How secure are your online passwords?
Fri, 11/09/2012 - 4:26pm | by Helen Hoart
The hacking of over 6 million passwords from LinkedIn should have all of us worried. I checked my LinkedIn password using a free tool from LastPass. And yes it was hacked and published. Security experts are advising everyone to change their LinkedIn passwords and if they use the LinkedIn passwords for other sites to change the passwords on those sites as well.
Don’t make it easy for hackers to breach your personal security by using the same password and email address for your email, PayPal, online banking, eBay, and on and on.
The hacking of LinkedIn and eHarmony and other sites points out how vulnerable we are.

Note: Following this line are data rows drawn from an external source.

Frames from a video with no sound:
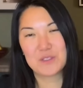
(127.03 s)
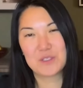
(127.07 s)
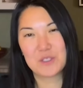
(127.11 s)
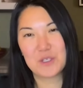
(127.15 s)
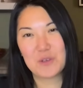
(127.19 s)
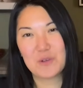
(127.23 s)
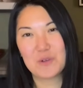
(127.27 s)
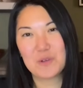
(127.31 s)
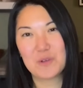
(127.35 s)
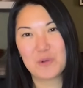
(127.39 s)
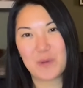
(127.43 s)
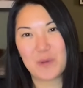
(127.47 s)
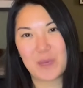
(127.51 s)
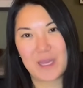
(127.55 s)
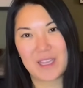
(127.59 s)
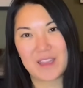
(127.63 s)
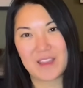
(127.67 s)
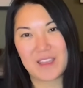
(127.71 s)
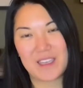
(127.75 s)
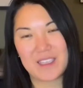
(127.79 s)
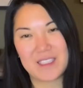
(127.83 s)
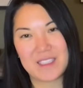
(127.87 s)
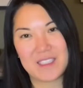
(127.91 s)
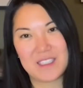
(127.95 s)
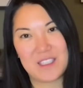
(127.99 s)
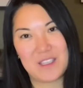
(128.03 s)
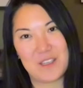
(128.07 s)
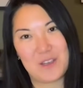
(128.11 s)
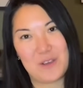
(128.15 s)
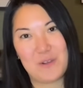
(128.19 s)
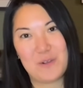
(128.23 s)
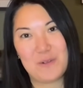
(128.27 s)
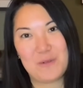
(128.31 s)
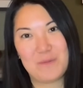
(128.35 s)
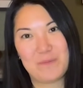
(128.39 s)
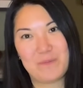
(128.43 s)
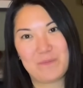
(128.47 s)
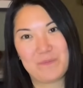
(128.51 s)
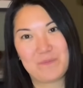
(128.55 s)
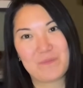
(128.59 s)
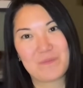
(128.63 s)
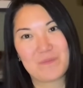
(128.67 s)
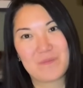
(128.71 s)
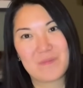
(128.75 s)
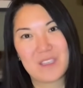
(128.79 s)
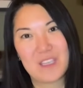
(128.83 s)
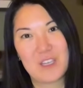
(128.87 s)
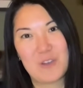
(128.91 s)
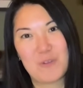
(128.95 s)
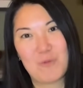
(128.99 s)
2 quick things to note.
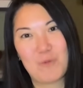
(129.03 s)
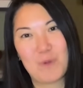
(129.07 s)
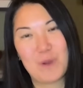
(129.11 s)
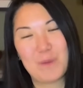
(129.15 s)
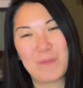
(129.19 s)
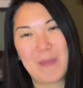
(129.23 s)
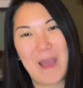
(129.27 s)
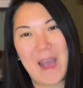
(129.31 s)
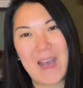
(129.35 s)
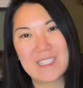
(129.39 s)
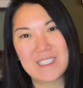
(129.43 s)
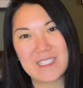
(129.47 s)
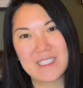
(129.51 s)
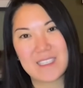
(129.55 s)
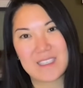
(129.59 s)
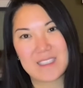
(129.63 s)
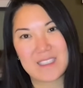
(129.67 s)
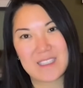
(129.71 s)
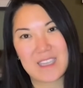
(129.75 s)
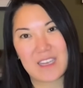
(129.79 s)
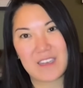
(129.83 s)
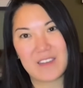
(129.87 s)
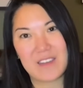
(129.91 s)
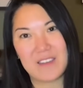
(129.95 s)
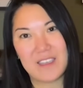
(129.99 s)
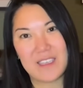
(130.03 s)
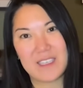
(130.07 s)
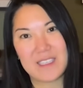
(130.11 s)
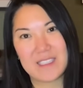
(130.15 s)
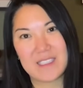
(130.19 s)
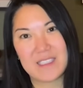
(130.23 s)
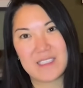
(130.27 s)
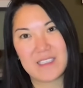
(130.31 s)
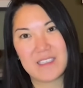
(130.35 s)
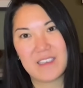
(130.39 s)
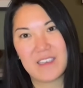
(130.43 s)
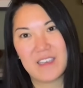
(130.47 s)
When passing a cyclist,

A survey by SplashData of the most popular passwords of 2011 found out the number 1 password was … password. For businesses a Trustwave survey found the favorite password was … Password1 (a small nod to enhanced security by having a capital letter and a number). We use easy to remember passwords because we don't want the hassle of remembering and organizing multiple passwords. But the hassle of being hacked is much worse. So the time and effort of creating hard to hack passwords is worth it.
Experts suggest using nonsensical combinations of numbers and letters (tobm890s). If that seems too difficult, consider checking out sites like LastPass and KeePass. They have free tools for managing your passwords securely.